Jack's Blog

Reflections on Thanksgiving

When asked what my favorite holiday was a couple years back, I replied, "Thanksgiving," without giving it much thought. Right after the conversation, I had to reflect: I remembered HATING Thanksgiving when I was a kid. Oddly textured foods like stuffing and sliceable, jellied cranberry sauce? Uncomfortable polos, unbreathable khakis, and prickly dress socks? To top it off, no presents or candy??? No thanks.

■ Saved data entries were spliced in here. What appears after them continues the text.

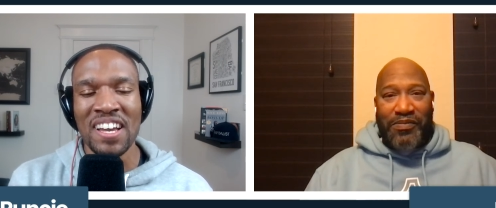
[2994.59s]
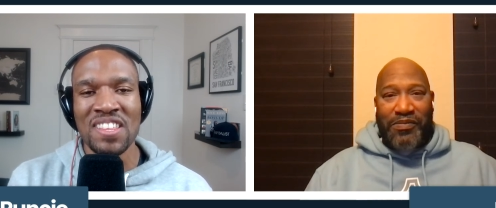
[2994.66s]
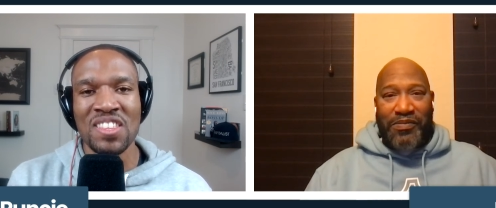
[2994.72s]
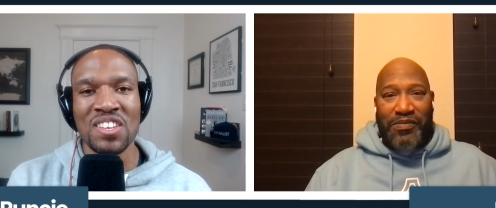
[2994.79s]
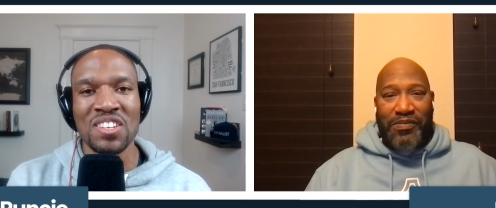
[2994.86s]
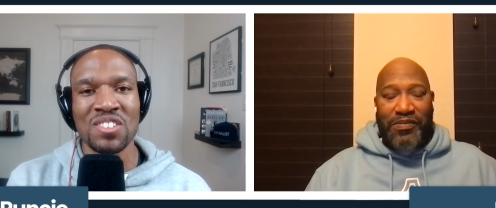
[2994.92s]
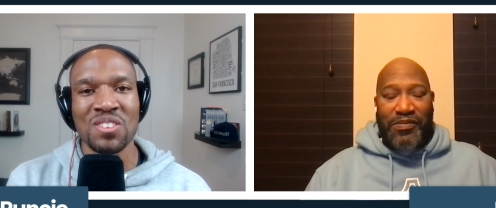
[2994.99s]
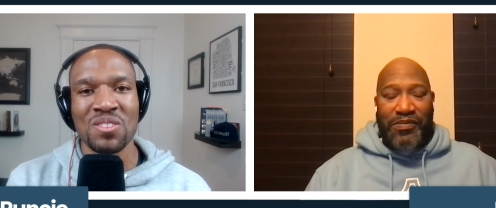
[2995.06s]

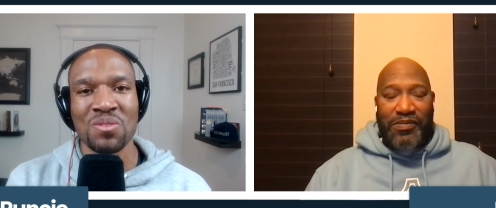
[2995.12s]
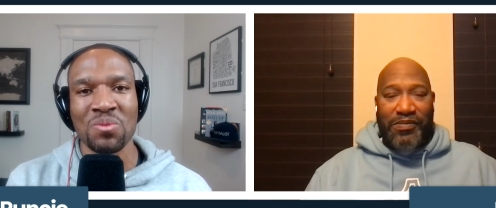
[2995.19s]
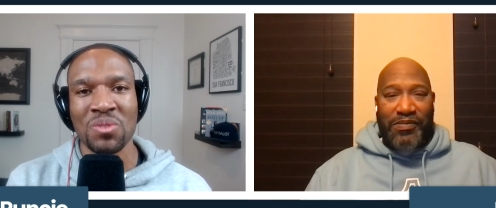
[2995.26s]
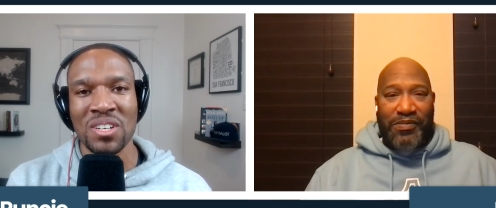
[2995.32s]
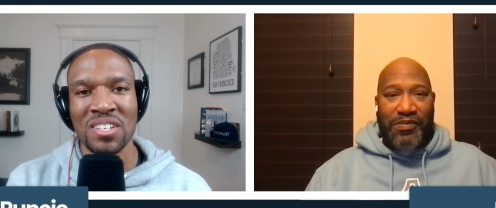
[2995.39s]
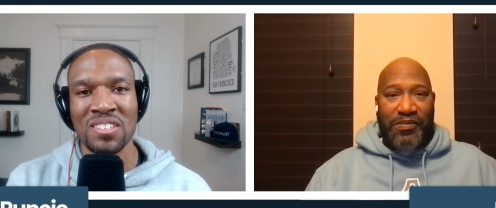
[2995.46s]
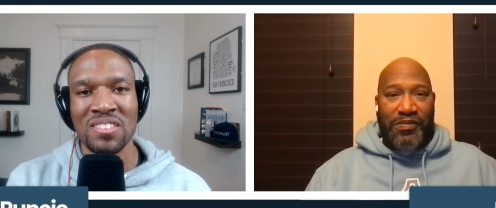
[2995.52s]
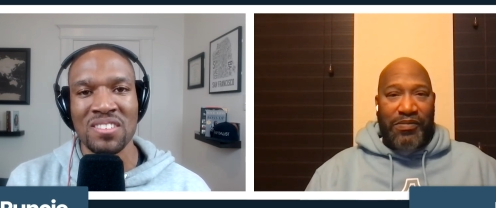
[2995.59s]
Speaker 1: This
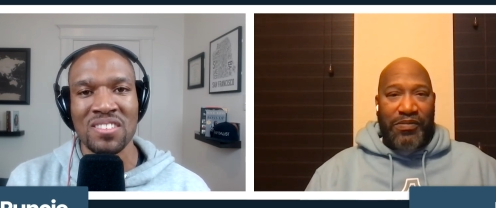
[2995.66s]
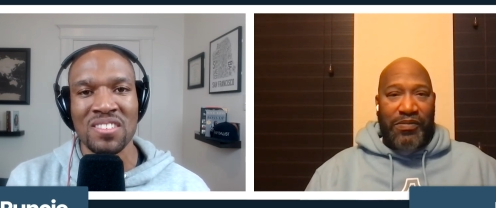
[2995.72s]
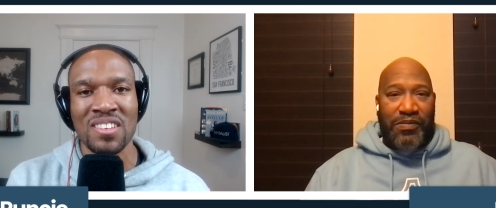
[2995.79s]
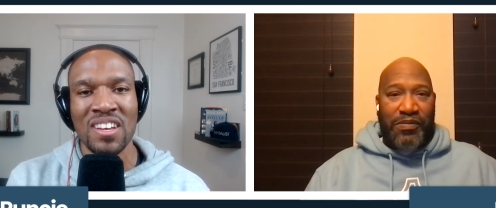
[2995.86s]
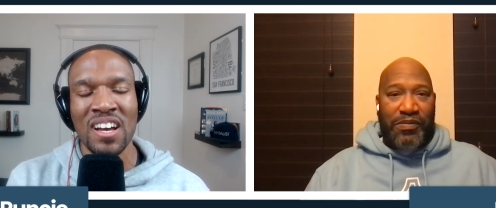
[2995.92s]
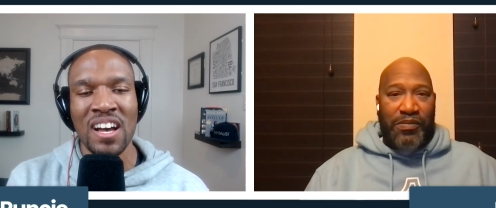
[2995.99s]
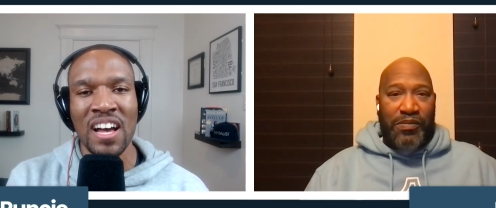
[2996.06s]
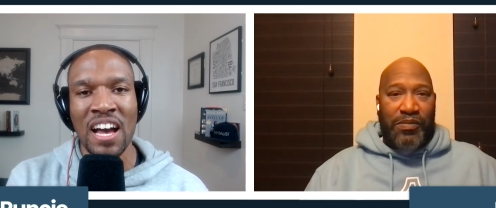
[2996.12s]
was,
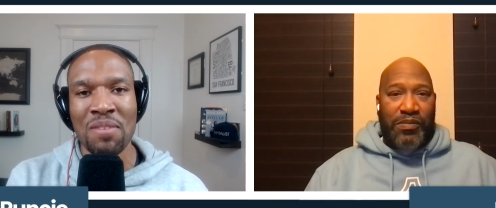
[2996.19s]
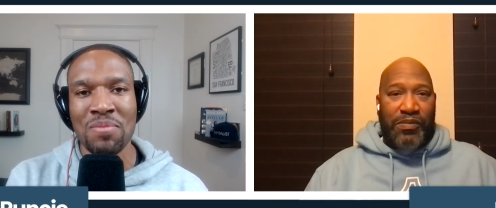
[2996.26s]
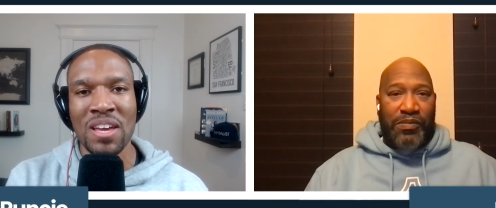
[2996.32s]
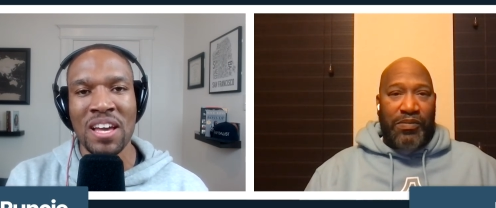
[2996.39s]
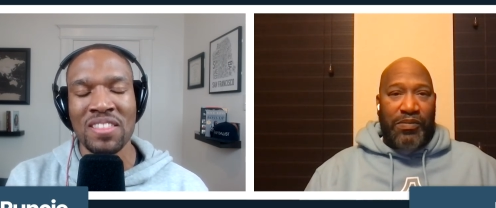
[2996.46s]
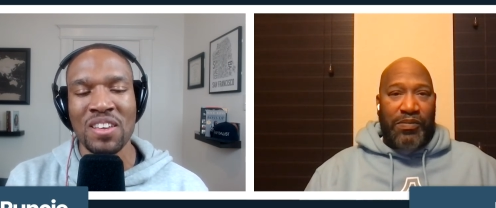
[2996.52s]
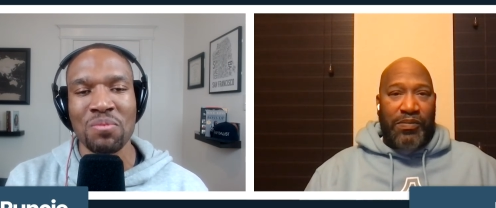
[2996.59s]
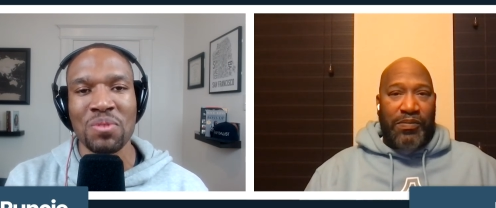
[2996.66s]
I mean,
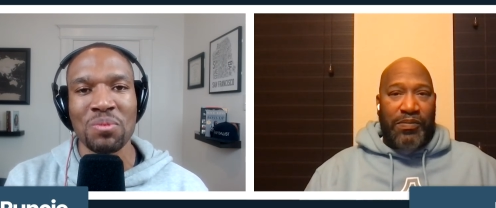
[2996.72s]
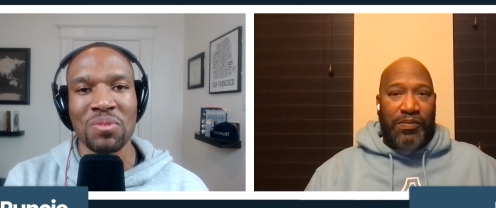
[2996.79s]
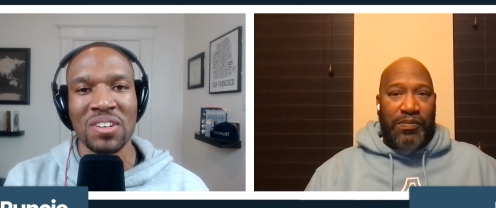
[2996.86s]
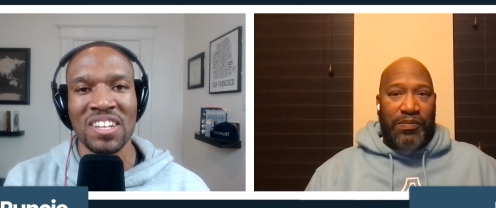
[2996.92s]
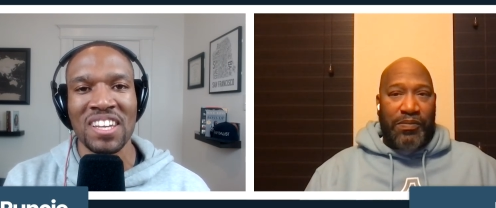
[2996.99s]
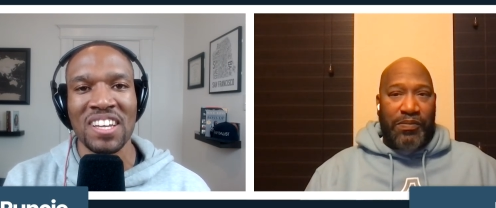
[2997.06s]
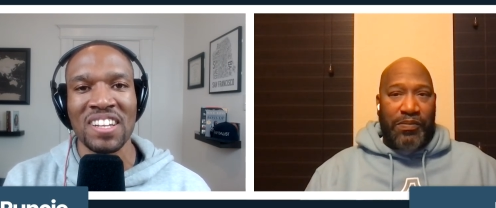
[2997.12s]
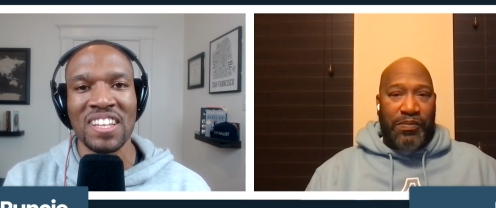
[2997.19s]
I think people are
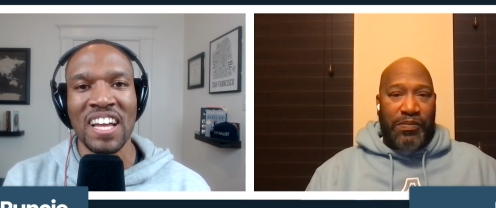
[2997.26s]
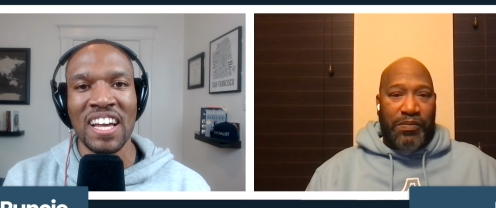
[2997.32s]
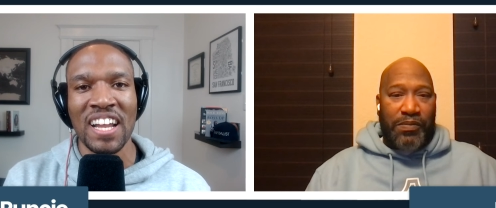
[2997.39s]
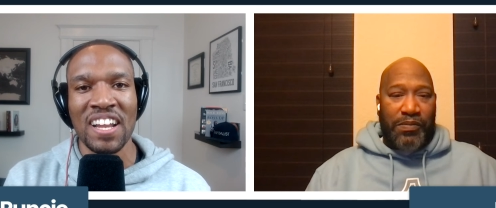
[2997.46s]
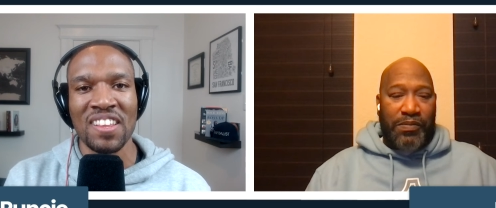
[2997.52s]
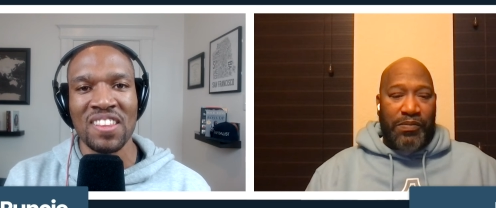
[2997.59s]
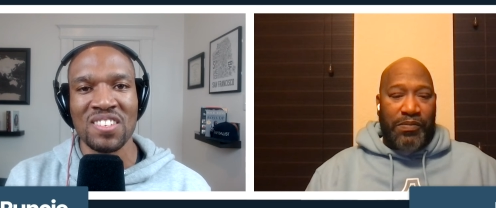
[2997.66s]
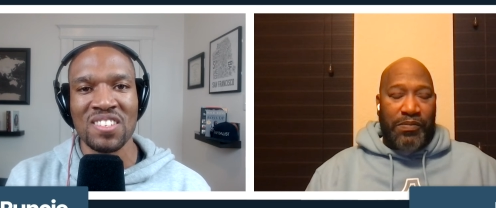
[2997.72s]
going to get a lot
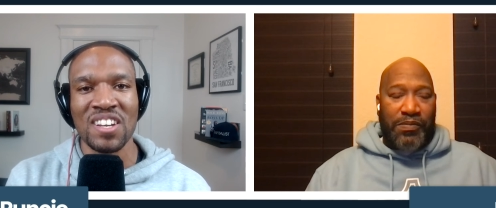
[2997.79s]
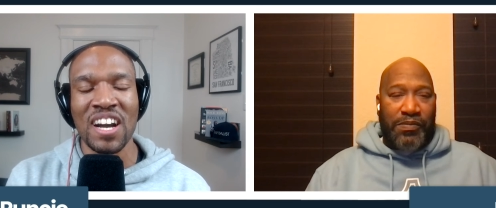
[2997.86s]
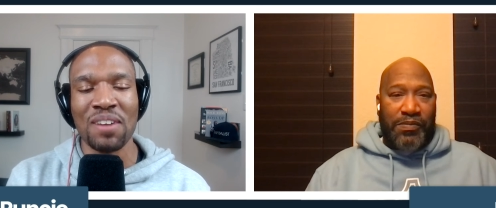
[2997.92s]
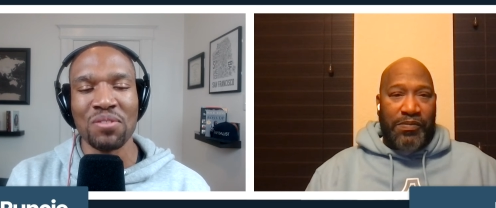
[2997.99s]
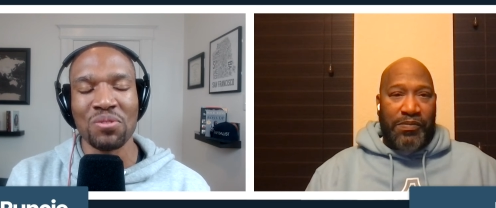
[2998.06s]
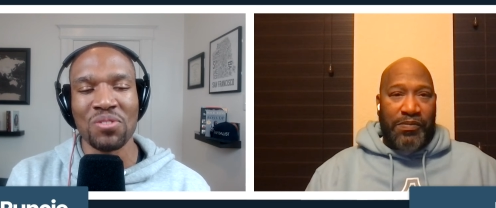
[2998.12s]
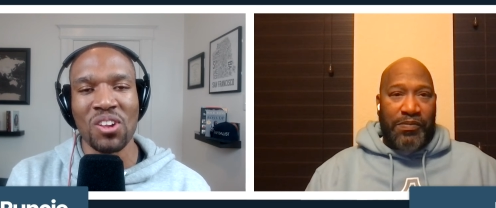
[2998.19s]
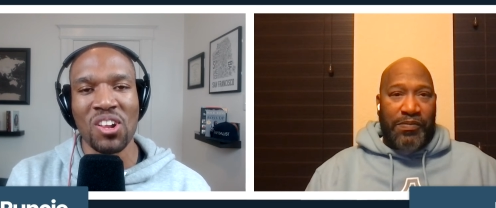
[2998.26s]
out of this
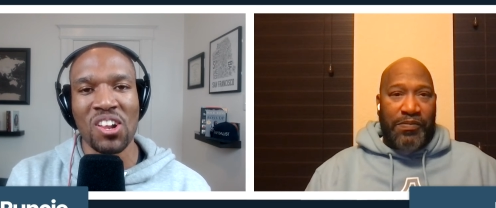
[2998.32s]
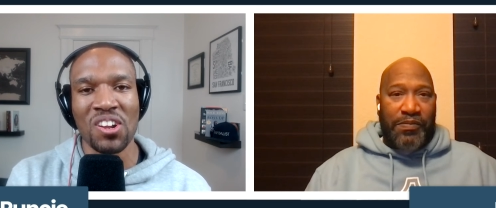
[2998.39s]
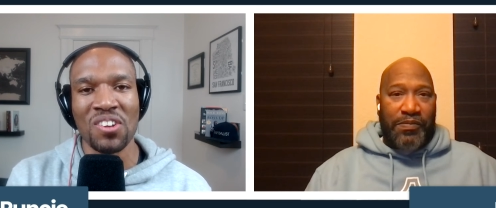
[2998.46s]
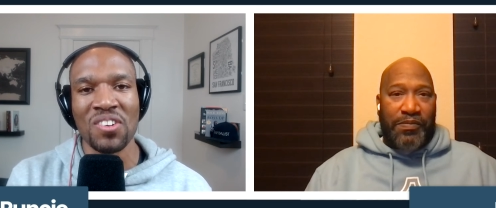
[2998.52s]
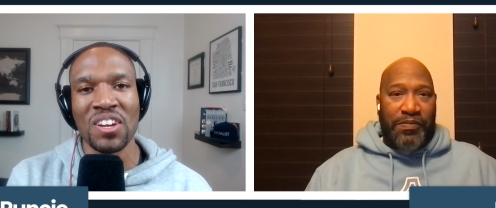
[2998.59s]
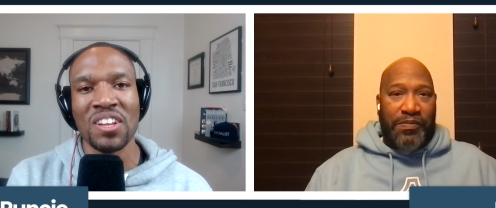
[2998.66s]
combo for sure.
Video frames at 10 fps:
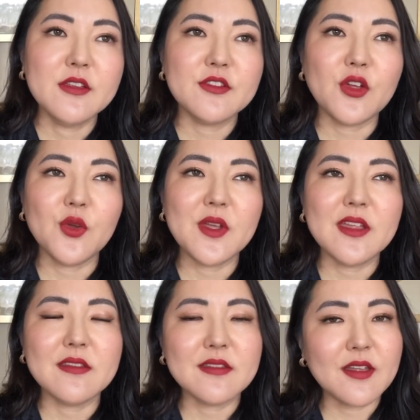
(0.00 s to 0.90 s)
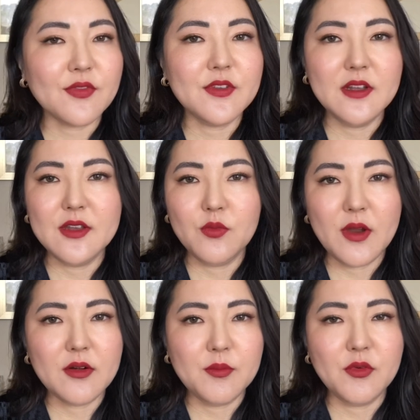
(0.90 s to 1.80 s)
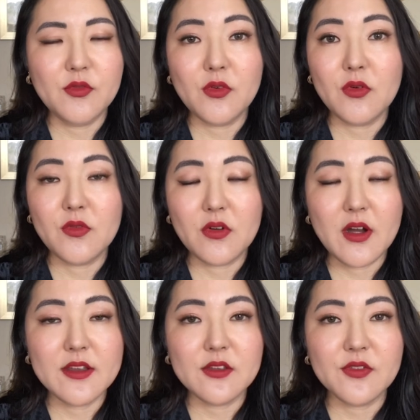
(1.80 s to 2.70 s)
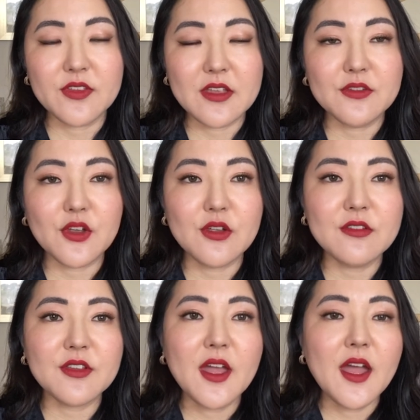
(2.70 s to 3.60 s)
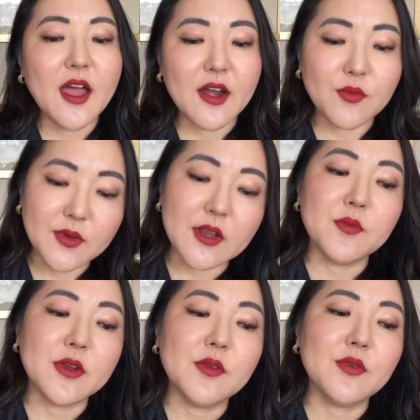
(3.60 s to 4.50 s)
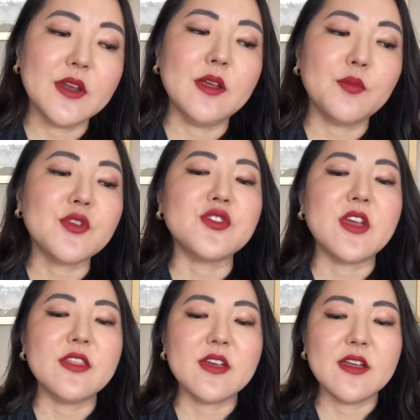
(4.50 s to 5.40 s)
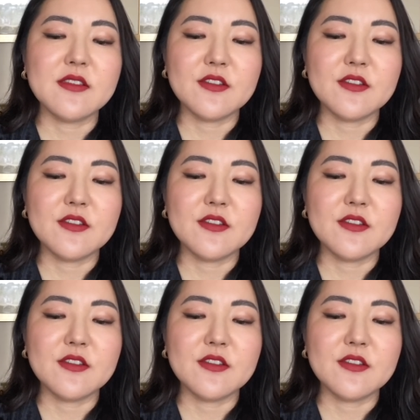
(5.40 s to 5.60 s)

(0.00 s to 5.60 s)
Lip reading: So it's definitely wearable for a variety of skin tones, and I really, really, really appreciate that.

Now, though, Thanksgiving seems to get better and better. In the Northeast, Thanksgiving brings with it those first sweet moments where the outdoors are just cold enough to make the indoors feel homey (kind of like the fall edition of the novel sensation of early spring sunshine hitting your back on a walk or a bike ride). Nothing like a season transition to remind you of hedonic adaptation XD

Well, Jack, if Thanksgiving gets better every year, how did it improve this year?

We held Thanksgiving 2024 at my aunt's, and ~28 people showed. With such a crowd, I wasn't able to speak to everyone. In the interactions I did have, one interesting thing occurred. I noticed that as I have grown older, it has become easier to tell how everyone in my extended family is doing. By "doing," I simply mean: How are they feeling? What challenges or opportunities are they currently facing? What are they looking forward to? What are they worried about?

Unfortunately, my window into the lives of my family members was mostly bleak this year. So-and-so is stressed about finances. Another seems to be stressed about the job search. One couple seems to have handled someone's death poorly. So-and-so's corporate life has driven them to new neurotic heights. Worse still, I can see how certain parents' unresolved gunk may manifest in their children as traumas. I know of no kind of pie that makes that easier to swallow...

Why did those heavy insights (note that I am aware I could be projecting or misreading) not break my streak of ever-improving Thanksgivings? Surely my sense of fun is not so morbid as to still find joy in the game of reading people, let alone family, when the outlook is so poor?

I realized that even if I only get to see someone once a year, I still have the power to support them. In that sense, being there for my family is achievable, and not being there for my family is inexcusable. Such a realization is both empowering and scary, but I guess that's part of growing up.